The development, from Purdue University and MIT, is said to ‘recycle’ infrared photons and improves efficiency.
“The biggest disadvantage of incandescent lighting has been a lack of energy efficiency,” said Peter Bermel, an assistant professor in Purdue University’s School of Electrical and Computer Engineering. “The way incandescent lights work is that you heat a filament to a certain temperature and it emits a broad band of light, but only about one in 20 photons or so is actually visible to the human eye; the other 19 photons are essentially just wasted as heat.”
Researchers have now developed a potential solution in the form of a new type of filter to recycle wasted photons that is made out of alternating layers of materials including silicon dioxide and tantalum dioxide.
This approach could improve incandescent lighting efficiency by 10 times, making it more efficient than commercial compact fluorescent and LED lighting, Bermel said in a statement.
The efficiency of the new lighting source is claimed to approach that of some fluorescent and LED bulbs, and could approach 40%, which surpasses existing energy-efficient lighting sources.
Commercially available fluorescent lighting has an efficiency range from 7% to 13% and LED lighting products range from 5% to 13%, while more advanced LED lamps under development may range as high as 29%.
The selective filter designed and built by the researchers allows the passage of visible photons but not infrared photons, which reflect back to the incandescent source and are essentially recycled.

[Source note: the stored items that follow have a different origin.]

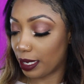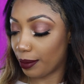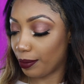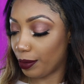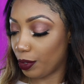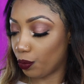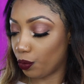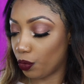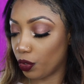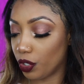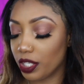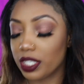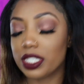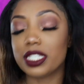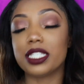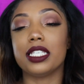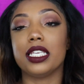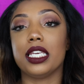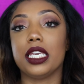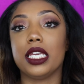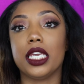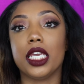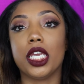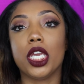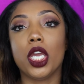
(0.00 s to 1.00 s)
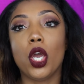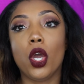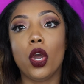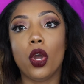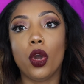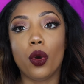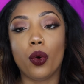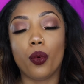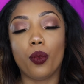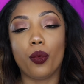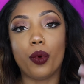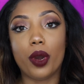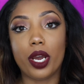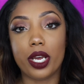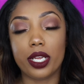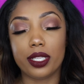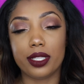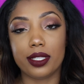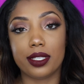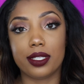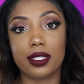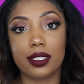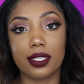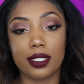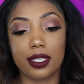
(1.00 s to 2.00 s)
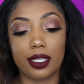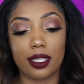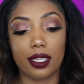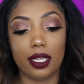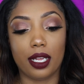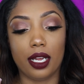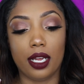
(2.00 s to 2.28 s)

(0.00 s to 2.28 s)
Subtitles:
I mean, we'll see once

“That was the trick, really, because it’s relatively easy to make something that reflects everything back or that transmits everything, but to only reflect the infrared and transmit all of the visible at the same time is harder,” said Bermel, who is the lead author of a recent US patent application on the new filter concept.
When the filter reflects the infrared photons, they are eventually absorbed by the incandescent filament, causing its temperature to rise.

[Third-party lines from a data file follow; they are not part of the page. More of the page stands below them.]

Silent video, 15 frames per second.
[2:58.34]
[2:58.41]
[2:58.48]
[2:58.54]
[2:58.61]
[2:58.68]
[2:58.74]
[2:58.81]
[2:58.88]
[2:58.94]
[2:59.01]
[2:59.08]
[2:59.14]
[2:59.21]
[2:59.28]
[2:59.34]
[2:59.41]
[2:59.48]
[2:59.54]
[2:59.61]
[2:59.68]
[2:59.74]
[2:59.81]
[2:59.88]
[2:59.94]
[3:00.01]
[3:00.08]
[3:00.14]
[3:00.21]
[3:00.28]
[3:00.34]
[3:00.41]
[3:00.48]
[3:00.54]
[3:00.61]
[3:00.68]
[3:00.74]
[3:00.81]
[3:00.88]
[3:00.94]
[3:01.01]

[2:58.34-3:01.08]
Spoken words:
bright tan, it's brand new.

“You can send those infrared photons back to the emitting source as many times as you need until they get reabsorbed,” Bermel said. “Each photon has a certain amount of energy associated with it, so you can reclaim that energy as heat. The net effect when you do that many times is that you can maintain a higher temperature and brightness using much less electric power than would ordinarily be required.”
The Purdue-MIT team’s findings are detailed in a paper published in Nature Nanotechnology.
The Nature Nanotechnology paper was authored by MIT postdoctoral associate Ognjen Ilic; Bermel; and also from MIT: Gang Chen, head of the Department of Mechanical Engineering and Carl Richard Soderberg Professor of Power Engineering; John D. Joannopoulos, the Francis Wright Davis Professor of Physics; principal research scientist Ivan Celanovic; and Marin Soljačić, a professor of physics.